▶ Entries shown

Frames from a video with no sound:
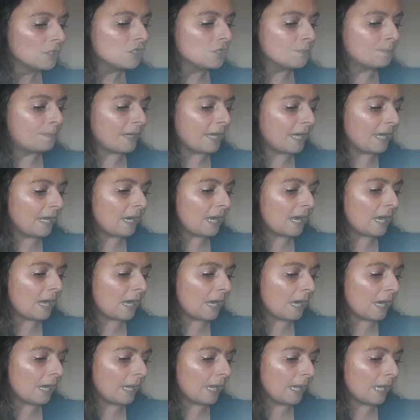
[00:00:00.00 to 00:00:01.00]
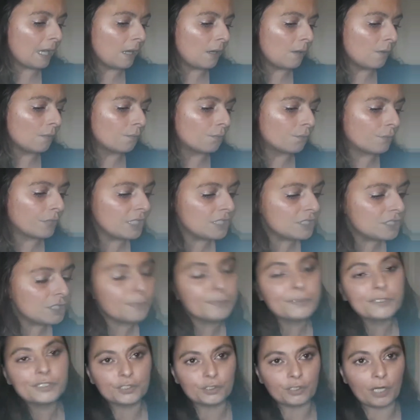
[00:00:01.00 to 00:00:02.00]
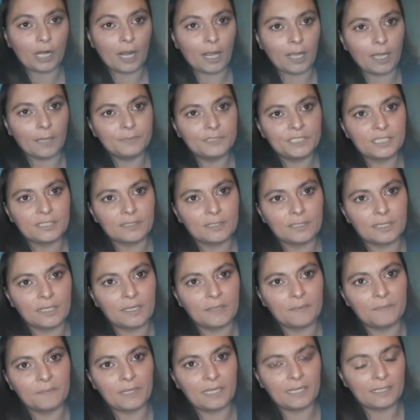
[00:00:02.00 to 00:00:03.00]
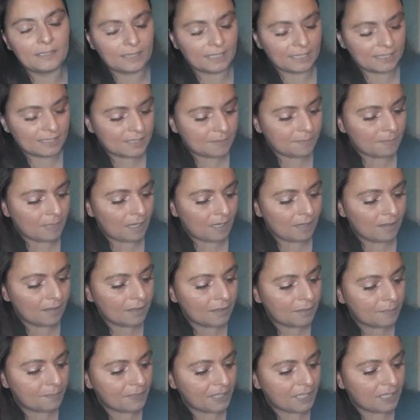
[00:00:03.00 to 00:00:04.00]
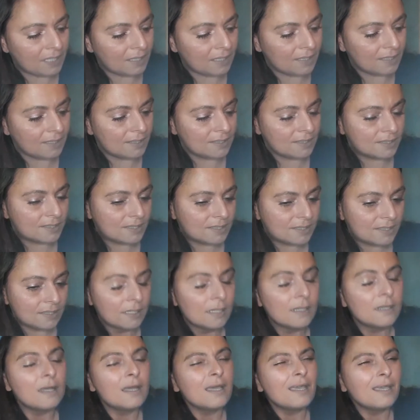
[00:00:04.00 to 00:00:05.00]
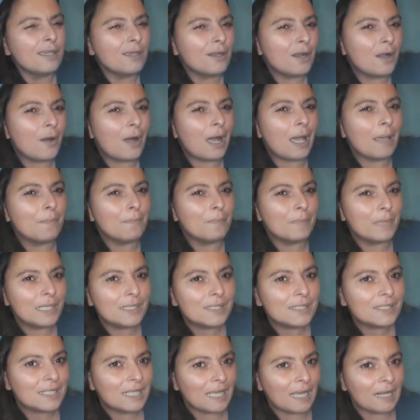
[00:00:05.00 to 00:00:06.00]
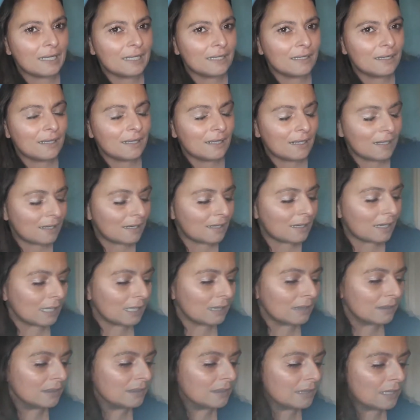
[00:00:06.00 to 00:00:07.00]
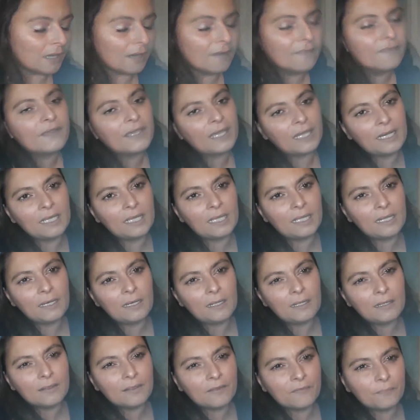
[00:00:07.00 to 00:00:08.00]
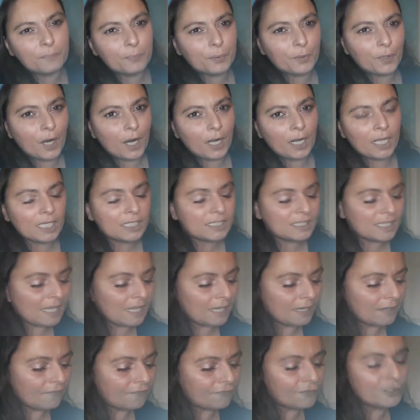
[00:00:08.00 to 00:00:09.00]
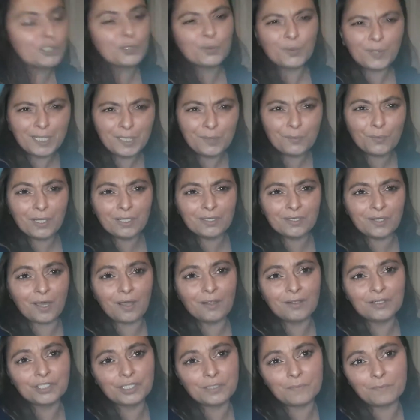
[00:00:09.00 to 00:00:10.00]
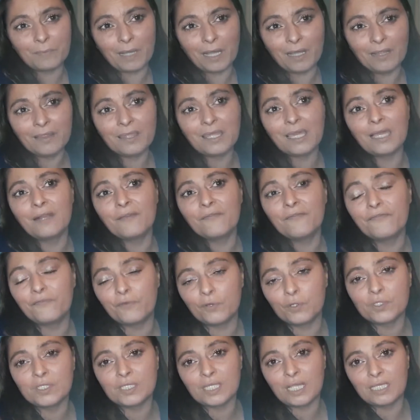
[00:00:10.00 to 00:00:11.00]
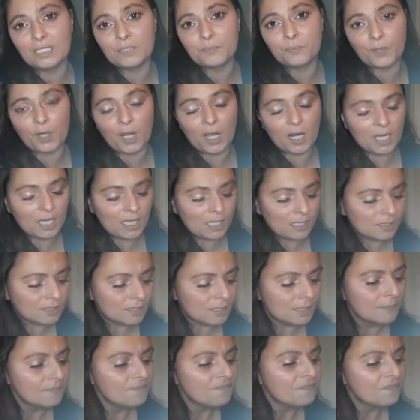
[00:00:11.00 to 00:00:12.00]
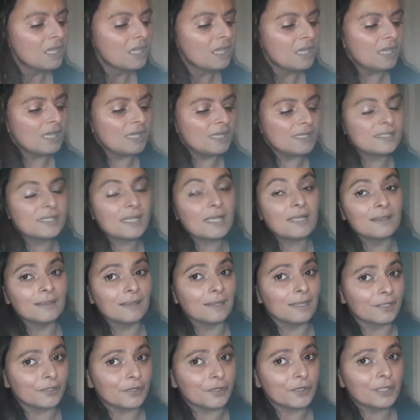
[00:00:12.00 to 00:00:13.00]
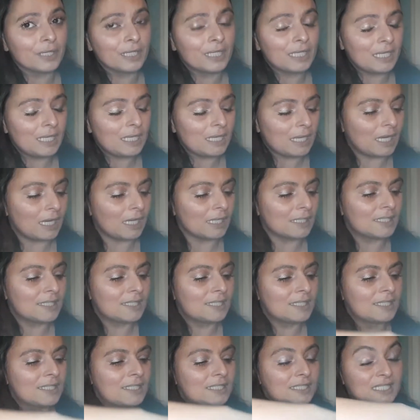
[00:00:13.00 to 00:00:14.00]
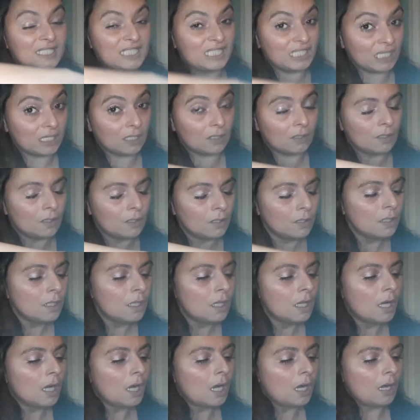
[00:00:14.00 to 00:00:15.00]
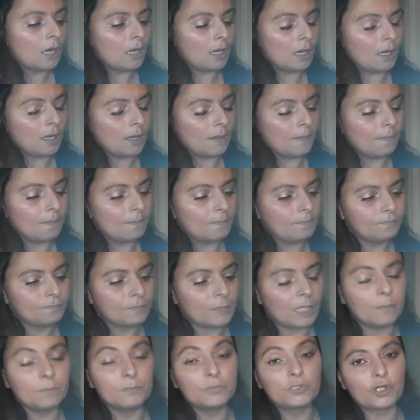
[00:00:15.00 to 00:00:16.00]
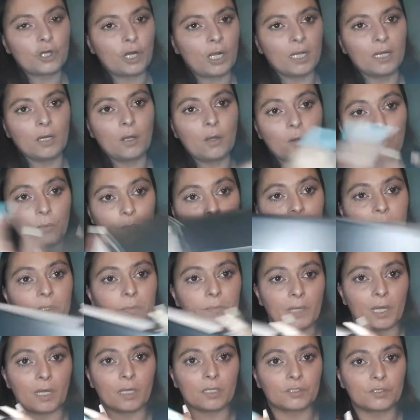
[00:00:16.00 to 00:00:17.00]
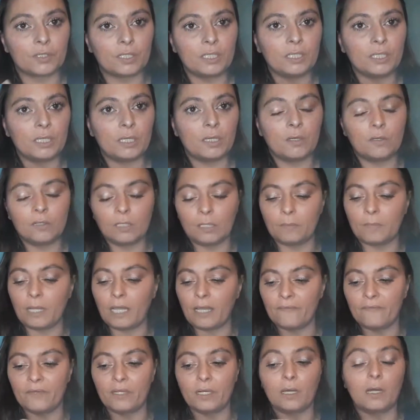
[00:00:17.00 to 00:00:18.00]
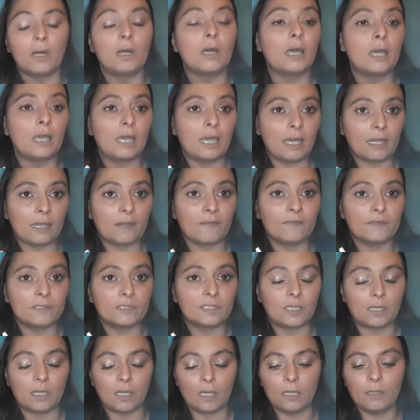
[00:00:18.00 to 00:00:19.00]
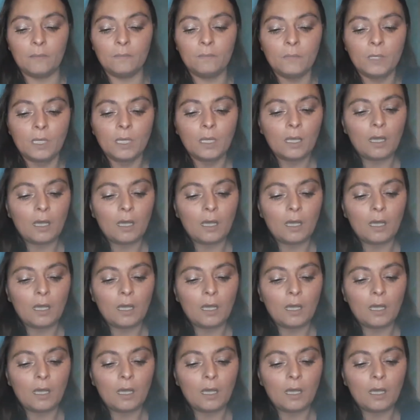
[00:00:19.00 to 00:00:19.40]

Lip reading: But I resubscribed to them this month because, you know, I miss getting it and I love getting the products. And for $21 a month, getting full-size products is literally a steal. I'm trying to open the box right now and I'm having a heck of a time.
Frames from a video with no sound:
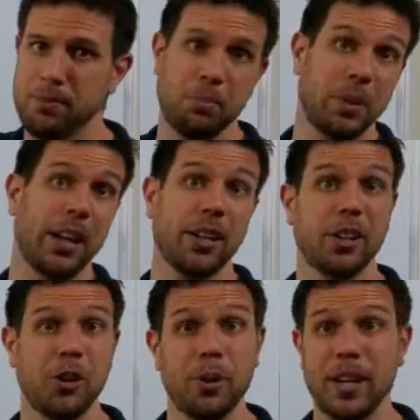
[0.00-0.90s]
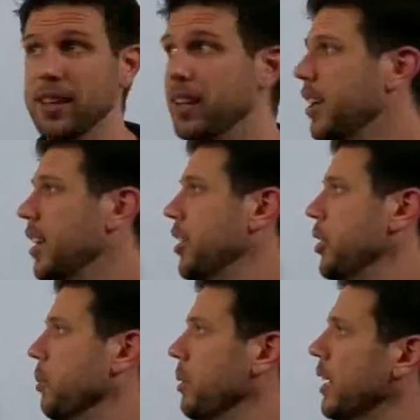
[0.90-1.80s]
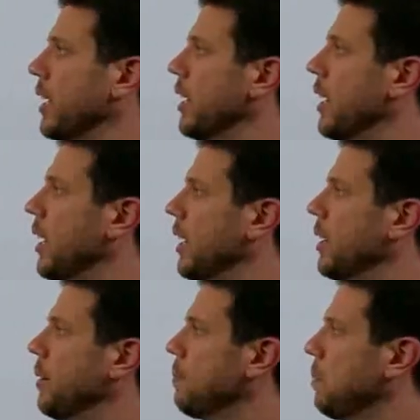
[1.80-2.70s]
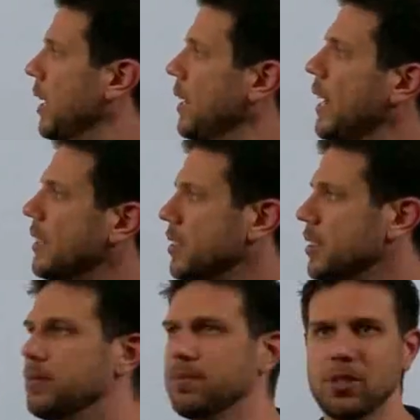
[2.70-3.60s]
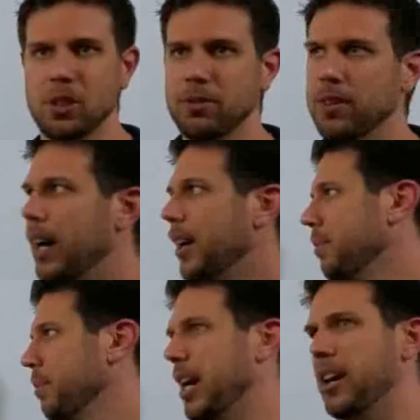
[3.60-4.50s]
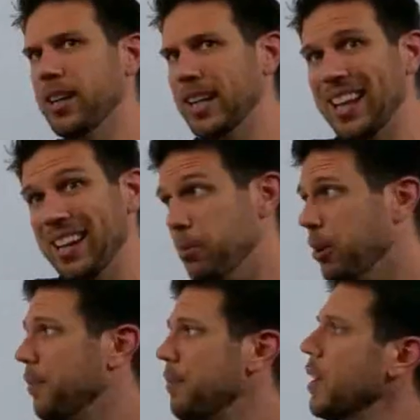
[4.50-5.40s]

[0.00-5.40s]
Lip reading: But how are you going to do anything? You don't want to get in a plane accident, don't fly. But how are you going to get anywhere?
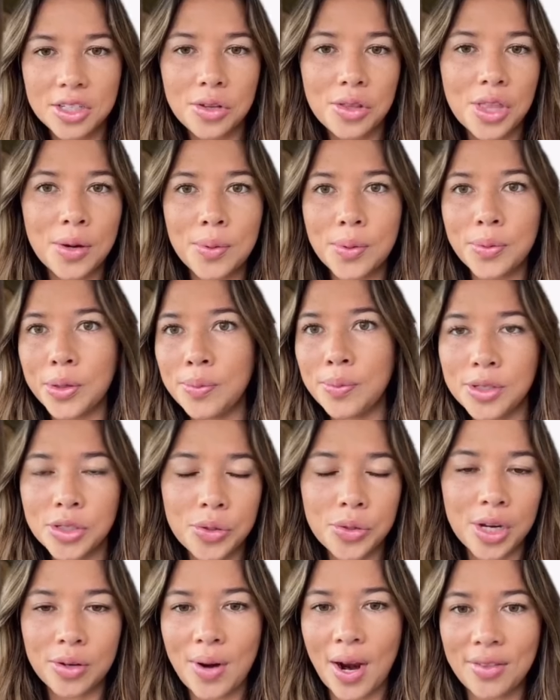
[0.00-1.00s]
there were rumors going
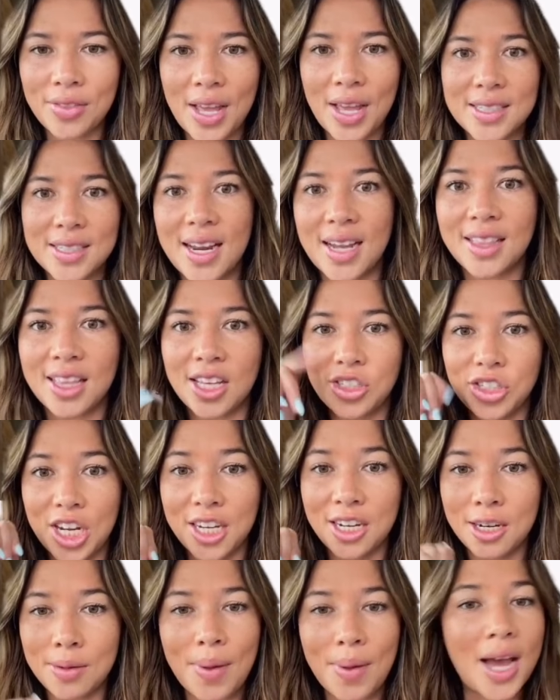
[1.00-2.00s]
around last night that Jaden and
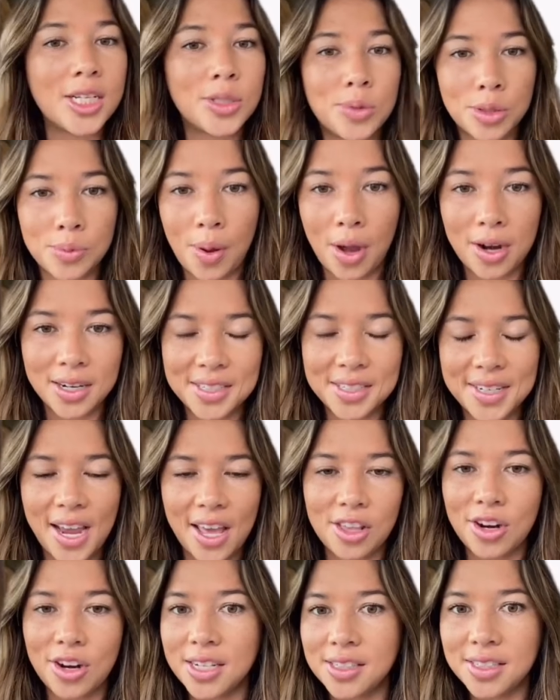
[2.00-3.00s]
Mads were spotted together
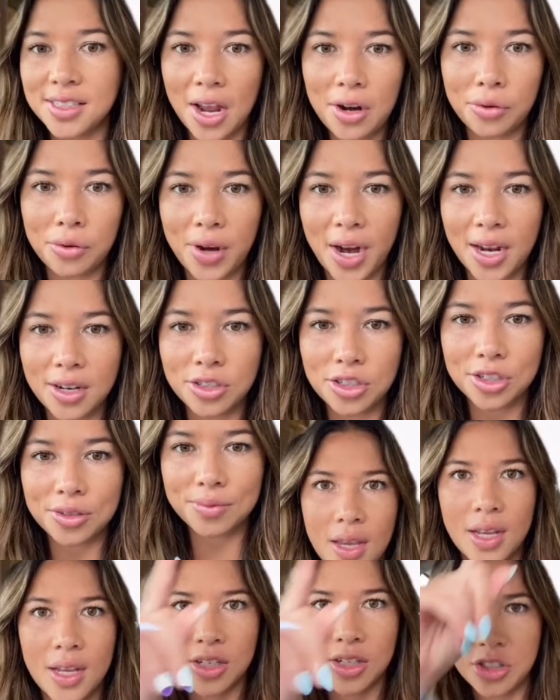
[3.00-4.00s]
at Saddle Ranch.
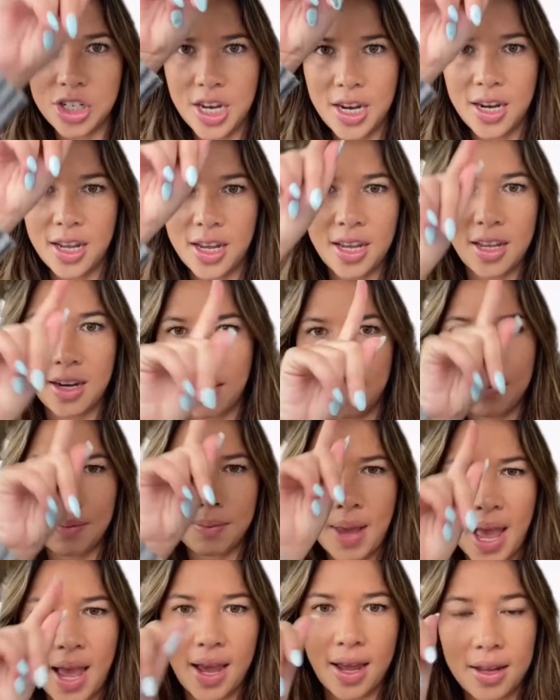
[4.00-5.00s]
Jaden,
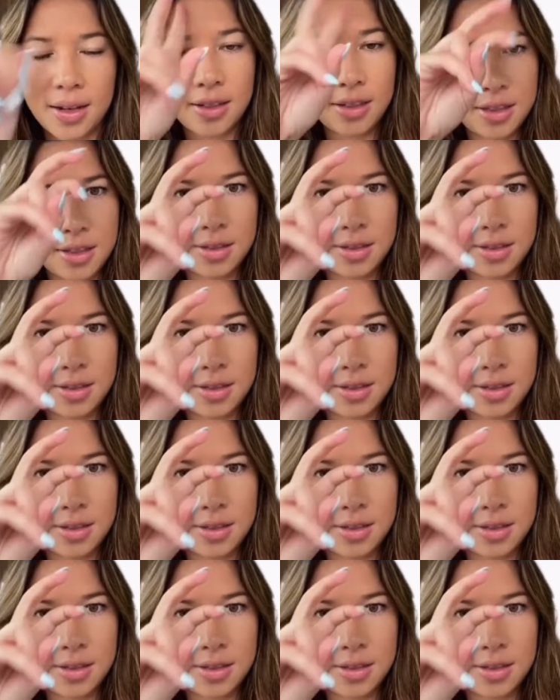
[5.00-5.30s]
Mads,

▶ Task directions
The whole listing, pictures excluded, should be output exactly.

▶ Answer for this exercise
Frames from a video with no sound:
[00:00:00.00 to 00:00:01.00]
[00:00:01.00 to 00:00:02.00]
[00:00:02.00 to 00:00:03.00]
[00:00:03.00 to 00:00:04.00]
[00:00:04.00 to 00:00:05.00]
[00:00:05.00 to 00:00:06.00]
[00:00:06.00 to 00:00:07.00]
[00:00:07.00 to 00:00:08.00]
[00:00:08.00 to 00:00:09.00]
[00:00:09.00 to 00:00:10.00]
[00:00:10.00 to 00:00:11.00]
[00:00:11.00 to 00:00:12.00]
[00:00:12.00 to 00:00:13.00]
[00:00:13.00 to 00:00:14.00]
[00:00:14.00 to 00:00:15.00]
[00:00:15.00 to 00:00:16.00]
[00:00:16.00 to 00:00:17.00]
[00:00:17.00 to 00:00:18.00]
[00:00:18.00 to 00:00:19.00]
[00:00:19.00 to 00:00:19.40]

Lip reading: But I resubscribed to them this month because, you know, I miss getting it and I love getting the products. And for $21 a month, getting full-size products is literally a steal. I'm trying to open the box right now and I'm having a heck of a time.
Frames from a video with no sound:
[0.00-0.90s]
[0.90-1.80s]
[1.80-2.70s]
[2.70-3.60s]
[3.60-4.50s]
[4.50-5.40s]

[0.00-5.40s]
Lip reading: But how are you going to do anything? You don't want to get in a plane accident, don't fly. But how are you going to get anywhere?
[0.00-1.00s]
there were rumors going
[1.00-2.00s]
around last night that Jaden and
[2.00-3.00s]
Mads were spotted together
[3.00-4.00s]
at Saddle Ranch.
[4.00-5.00s]
Jaden,
[5.00-5.30s]
Mads,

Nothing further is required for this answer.